» DIRECTIONS:
Produce an exact copy of the first line of the data below and each line after it, please, up to and including the one with "[00:07:10.89 to 00:07:11.79]".

++++++++

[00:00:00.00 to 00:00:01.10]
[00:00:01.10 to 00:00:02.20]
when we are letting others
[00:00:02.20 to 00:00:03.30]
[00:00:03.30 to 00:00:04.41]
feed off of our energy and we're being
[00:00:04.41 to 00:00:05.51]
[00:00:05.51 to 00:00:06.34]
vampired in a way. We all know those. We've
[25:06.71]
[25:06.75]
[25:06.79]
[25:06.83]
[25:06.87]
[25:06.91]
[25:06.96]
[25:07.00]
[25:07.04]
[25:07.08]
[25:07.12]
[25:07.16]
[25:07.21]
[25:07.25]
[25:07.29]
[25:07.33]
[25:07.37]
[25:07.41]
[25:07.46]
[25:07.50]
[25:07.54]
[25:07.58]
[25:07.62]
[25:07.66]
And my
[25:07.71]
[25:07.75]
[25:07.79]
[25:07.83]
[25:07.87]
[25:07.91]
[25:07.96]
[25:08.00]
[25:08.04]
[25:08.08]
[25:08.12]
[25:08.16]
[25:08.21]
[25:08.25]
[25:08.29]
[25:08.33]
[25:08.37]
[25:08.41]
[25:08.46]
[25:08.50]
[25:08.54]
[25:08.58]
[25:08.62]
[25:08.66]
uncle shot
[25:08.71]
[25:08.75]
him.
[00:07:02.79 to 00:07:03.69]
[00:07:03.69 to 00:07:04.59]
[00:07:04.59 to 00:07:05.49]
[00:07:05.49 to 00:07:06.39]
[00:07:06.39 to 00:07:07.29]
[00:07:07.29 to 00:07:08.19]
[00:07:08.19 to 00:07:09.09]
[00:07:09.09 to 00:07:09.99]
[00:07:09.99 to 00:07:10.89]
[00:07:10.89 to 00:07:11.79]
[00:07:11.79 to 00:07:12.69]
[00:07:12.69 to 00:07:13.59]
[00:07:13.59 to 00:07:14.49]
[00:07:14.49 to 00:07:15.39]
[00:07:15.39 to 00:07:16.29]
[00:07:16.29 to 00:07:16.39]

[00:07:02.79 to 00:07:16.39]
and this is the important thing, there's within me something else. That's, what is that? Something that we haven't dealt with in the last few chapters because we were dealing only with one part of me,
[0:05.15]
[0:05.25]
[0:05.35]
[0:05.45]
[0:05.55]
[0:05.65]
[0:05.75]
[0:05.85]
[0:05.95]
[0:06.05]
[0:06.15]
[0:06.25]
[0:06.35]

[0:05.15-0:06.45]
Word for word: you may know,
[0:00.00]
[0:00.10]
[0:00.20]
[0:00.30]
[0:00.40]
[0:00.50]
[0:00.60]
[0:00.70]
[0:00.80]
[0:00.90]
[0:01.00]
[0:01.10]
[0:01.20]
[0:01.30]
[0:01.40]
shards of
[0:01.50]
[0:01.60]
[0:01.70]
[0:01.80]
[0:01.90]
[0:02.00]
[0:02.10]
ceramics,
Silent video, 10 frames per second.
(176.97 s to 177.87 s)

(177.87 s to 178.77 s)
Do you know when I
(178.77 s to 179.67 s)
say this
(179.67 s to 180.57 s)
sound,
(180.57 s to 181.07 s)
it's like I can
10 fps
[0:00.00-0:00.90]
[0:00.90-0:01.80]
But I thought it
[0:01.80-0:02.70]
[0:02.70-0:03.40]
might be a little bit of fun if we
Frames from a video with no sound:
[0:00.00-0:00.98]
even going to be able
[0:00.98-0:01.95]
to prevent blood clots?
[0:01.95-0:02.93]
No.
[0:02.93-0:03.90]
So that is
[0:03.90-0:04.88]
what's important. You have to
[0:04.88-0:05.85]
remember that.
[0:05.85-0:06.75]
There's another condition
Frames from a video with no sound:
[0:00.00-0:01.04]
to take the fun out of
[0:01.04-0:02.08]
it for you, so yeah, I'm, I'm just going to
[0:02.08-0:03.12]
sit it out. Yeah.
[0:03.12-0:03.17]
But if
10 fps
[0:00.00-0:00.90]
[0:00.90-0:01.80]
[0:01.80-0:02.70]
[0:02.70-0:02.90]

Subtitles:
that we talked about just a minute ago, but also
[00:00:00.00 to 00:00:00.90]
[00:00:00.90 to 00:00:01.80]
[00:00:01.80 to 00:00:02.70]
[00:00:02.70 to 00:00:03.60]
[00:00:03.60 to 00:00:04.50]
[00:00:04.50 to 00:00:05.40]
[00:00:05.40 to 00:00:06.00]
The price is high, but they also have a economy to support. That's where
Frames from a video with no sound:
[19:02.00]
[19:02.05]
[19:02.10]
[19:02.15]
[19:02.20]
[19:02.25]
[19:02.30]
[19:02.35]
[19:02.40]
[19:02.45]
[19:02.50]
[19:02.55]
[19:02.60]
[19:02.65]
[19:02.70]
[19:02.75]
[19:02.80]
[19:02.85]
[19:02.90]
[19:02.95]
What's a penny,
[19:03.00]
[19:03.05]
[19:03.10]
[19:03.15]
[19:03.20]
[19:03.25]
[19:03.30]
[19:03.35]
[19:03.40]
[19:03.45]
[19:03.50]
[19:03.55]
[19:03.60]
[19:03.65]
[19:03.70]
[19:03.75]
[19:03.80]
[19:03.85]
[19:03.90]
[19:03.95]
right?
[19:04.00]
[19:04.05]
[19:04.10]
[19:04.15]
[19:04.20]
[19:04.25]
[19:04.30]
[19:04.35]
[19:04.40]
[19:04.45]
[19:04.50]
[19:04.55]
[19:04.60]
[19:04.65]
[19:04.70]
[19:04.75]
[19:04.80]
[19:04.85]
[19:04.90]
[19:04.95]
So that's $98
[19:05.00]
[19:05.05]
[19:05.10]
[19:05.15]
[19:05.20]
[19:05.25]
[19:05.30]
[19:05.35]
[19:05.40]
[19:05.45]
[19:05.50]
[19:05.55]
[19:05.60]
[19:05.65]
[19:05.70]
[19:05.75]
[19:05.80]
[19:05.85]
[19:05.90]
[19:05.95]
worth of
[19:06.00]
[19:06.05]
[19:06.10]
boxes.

++++++++

» WRITTEN ANSWER:
[00:00:00.00 to 00:00:01.10]
[00:00:01.10 to 00:00:02.20]
when we are letting others
[00:00:02.20 to 00:00:03.30]
[00:00:03.30 to 00:00:04.41]
feed off of our energy and we're being
[00:00:04.41 to 00:00:05.51]
[00:00:05.51 to 00:00:06.34]
vampired in a way. We all know those. We've
[25:06.71]
[25:06.75]
[25:06.79]
[25:06.83]
[25:06.87]
[25:06.91]
[25:06.96]
[25:07.00]
[25:07.04]
[25:07.08]
[25:07.12]
[25:07.16]
[25:07.21]
[25:07.25]
[25:07.29]
[25:07.33]
[25:07.37]
[25:07.41]
[25:07.46]
[25:07.50]
[25:07.54]
[25:07.58]
[25:07.62]
[25:07.66]
And my
[25:07.71]
[25:07.75]
[25:07.79]
[25:07.83]
[25:07.87]
[25:07.91]
[25:07.96]
[25:08.00]
[25:08.04]
[25:08.08]
[25:08.12]
[25:08.16]
[25:08.21]
[25:08.25]
[25:08.29]
[25:08.33]
[25:08.37]
[25:08.41]
[25:08.46]
[25:08.50]
[25:08.54]
[25:08.58]
[25:08.62]
[25:08.66]
uncle shot
[25:08.71]
[25:08.75]
him.
[00:07:02.79 to 00:07:03.69]
[00:07:03.69 to 00:07:04.59]
[00:07:04.59 to 00:07:05.49]
[00:07:05.49 to 00:07:06.39]
[00:07:06.39 to 00:07:07.29]
[00:07:07.29 to 00:07:08.19]
[00:07:08.19 to 00:07:09.09]
[00:07:09.09 to 00:07:09.99]
[00:07:09.99 to 00:07:10.89]
[00:07:10.89 to 00:07:11.79]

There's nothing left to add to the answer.